Um Domingo de 53 Horas
Direção: Cristiano Vieira (2021)
Resumo de uma ópera triste, por Carlos Alberto Mattos
Resumo de uma ópera triste
por Carlos Alberto Mattos
Cristiano Vieira pilota um painel amplo de análise do segundo mandato de Dilma Rousseff e das torcidas opostas à época do dito impeachment. Um Domingo de 53 Horas se inicia com uma narração em estilo futebolístico que compara a situação com um Fla-Flu. O domingo referido é o 17 de abril de 2016, quando a Câmara dos Deputados votou a admissiblidade do pedido de impedimento.

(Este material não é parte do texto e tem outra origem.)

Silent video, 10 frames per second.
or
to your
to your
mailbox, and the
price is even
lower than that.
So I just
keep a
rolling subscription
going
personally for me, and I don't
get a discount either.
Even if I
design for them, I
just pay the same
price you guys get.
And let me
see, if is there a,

Até certo ponto, o documentário se assemelha a O Muro, de Lula Buarque de Holanda, em sua tentativa de abarcar as razões dos dois lados. Mas aqui fica mais ressaltada a crônica da estupidez que assaltou boa parte dos brasileiros e perdura até hoje, com consequências imprevisíveis para o futuro do país. Entre urros de antipetistas nas ruas e palavras de resistência dos que defendiam a continuidade do mandato de Dilma, está um casal humilde se preparando para vender água mineral nas manifestações. Fliston e Deise votaram em Lula; ela votou em Dilma; mas ambos estavam convencidos pelo Jornal Nacional de que a “roubalheira” era grande e o PT tinha que “sair”. Palavra da chamada opinião pública, que os oposicionistas tanto empunhavam para justificar o golpe. Uma jornalista de O Globo defende-se da pecha de golpista alegando que fazia apenas o que tinha aprendido no seu ofício, como se fosse uma simples trabalhadora burocrática.

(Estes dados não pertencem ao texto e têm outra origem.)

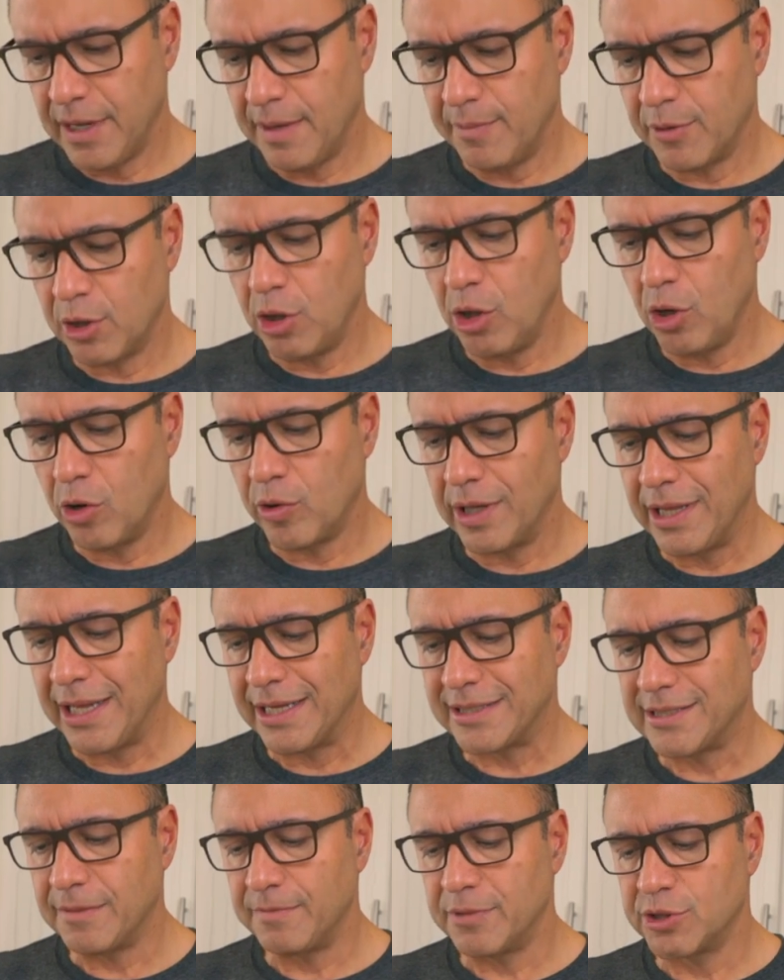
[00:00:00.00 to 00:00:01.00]
I'm gonna lower
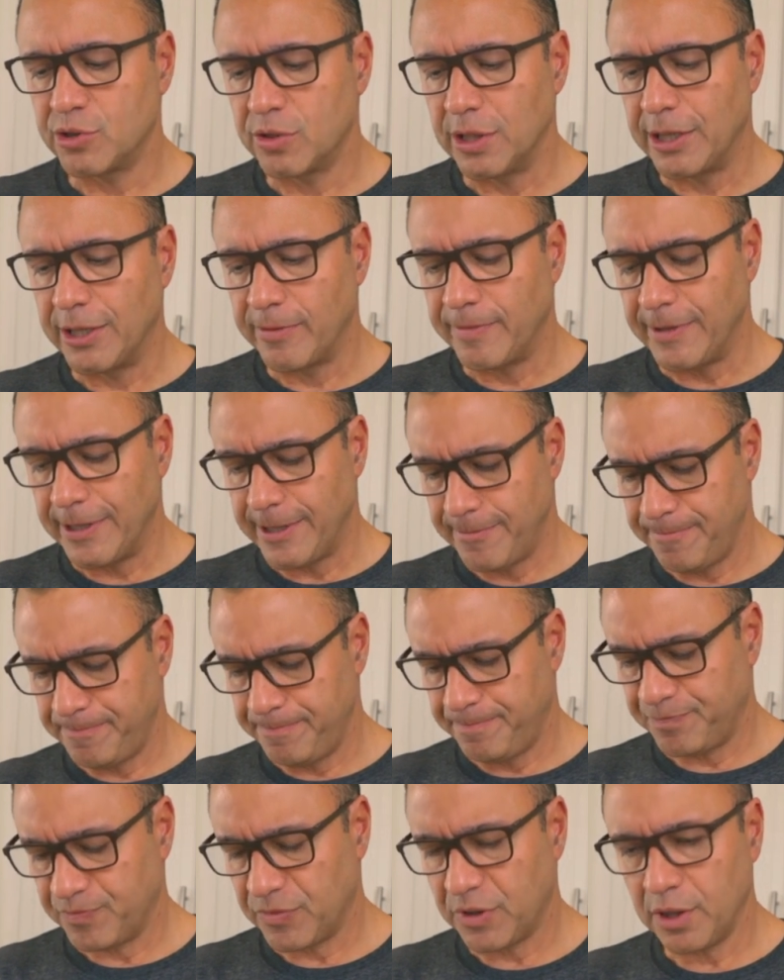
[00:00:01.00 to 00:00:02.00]
that temperature a little bit
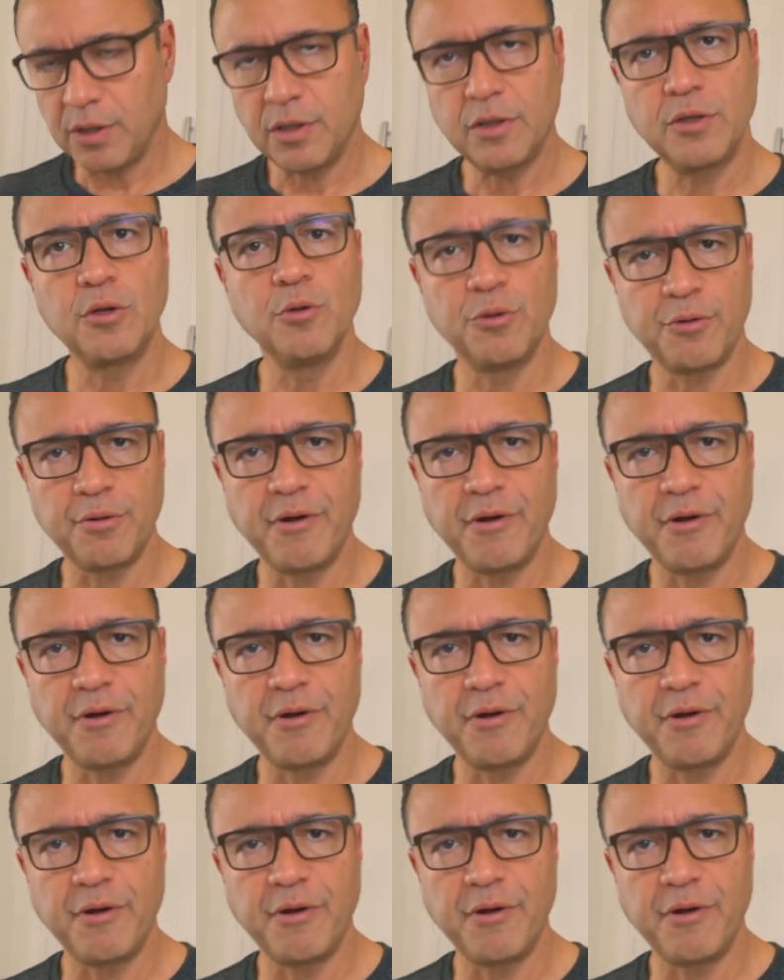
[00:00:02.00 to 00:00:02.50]
to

O filme se compõe de intervenções de manifestantes, congressistas, líderes de movimentos de direita, jornalistas e manchetes da mídia, culminando com a vergonhosa sessão dominical da Câmara. O que mais caracteriza esse trabalho em relação a seus similares temáticos é o exame dos equívocos políticos do segundo mandato de Dilma e da articulação das forças de direita que se aproveitaram de sua fragilidade para deflagrar a derrubada. O papel de Eduardo Cunha, dos movimentos de rua e da traição de Michel Temer e de deputados antes fiéis ao governo, com referências secundárias a Sérgio Moro e à mídia, compõem o painel de circunstâncias que deram margem ao país que temos hoje.
Afora alguns insights novos para iluminar o que bem conhecemos, Um Domingo de 53 Horas se presta sobretudo como resumo de uma ópera triste e motivo para renovar nossa indignação.
>> Publicado originalmente no blog carmattos em 22.6.2021.